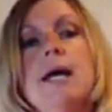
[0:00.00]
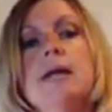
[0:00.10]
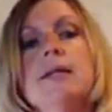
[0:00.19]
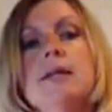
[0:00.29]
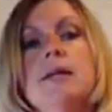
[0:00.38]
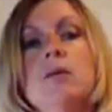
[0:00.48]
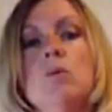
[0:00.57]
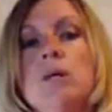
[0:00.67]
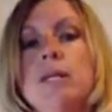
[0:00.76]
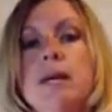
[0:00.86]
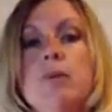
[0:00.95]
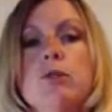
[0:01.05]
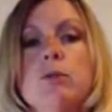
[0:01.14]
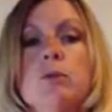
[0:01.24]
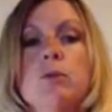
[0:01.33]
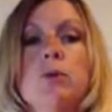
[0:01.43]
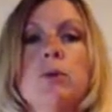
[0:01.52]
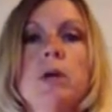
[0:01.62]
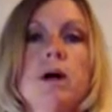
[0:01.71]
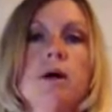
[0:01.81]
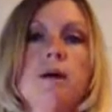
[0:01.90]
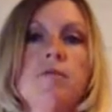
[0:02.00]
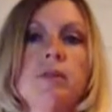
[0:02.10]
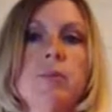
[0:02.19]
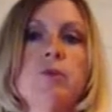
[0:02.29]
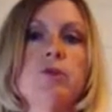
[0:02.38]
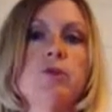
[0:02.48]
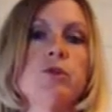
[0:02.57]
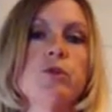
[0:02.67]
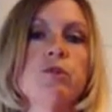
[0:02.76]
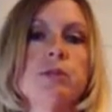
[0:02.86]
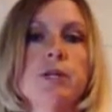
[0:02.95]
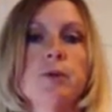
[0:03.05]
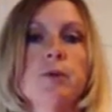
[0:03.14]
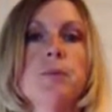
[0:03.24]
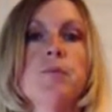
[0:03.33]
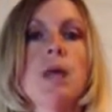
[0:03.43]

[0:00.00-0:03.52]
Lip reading: And then 1 tablespoon of lemon juice or vinegar.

Task brief:
Word for word, give the listing above again, but drop any pictures.

Answer for the task:
[0:00.00]
[0:00.10]
[0:00.19]
[0:00.29]
[0:00.38]
[0:00.48]
[0:00.57]
[0:00.67]
[0:00.76]
[0:00.86]
[0:00.95]
[0:01.05]
[0:01.14]
[0:01.24]
[0:01.33]
[0:01.43]
[0:01.52]
[0:01.62]
[0:01.71]
[0:01.81]
[0:01.90]
[0:02.00]
[0:02.10]
[0:02.19]
[0:02.29]
[0:02.38]
[0:02.48]
[0:02.57]
[0:02.67]
[0:02.76]
[0:02.86]
[0:02.95]
[0:03.05]
[0:03.14]
[0:03.24]
[0:03.33]
[0:03.43]

[0:00.00-0:03.52]
Lip reading: And then 1 tablespoon of lemon juice or vinegar.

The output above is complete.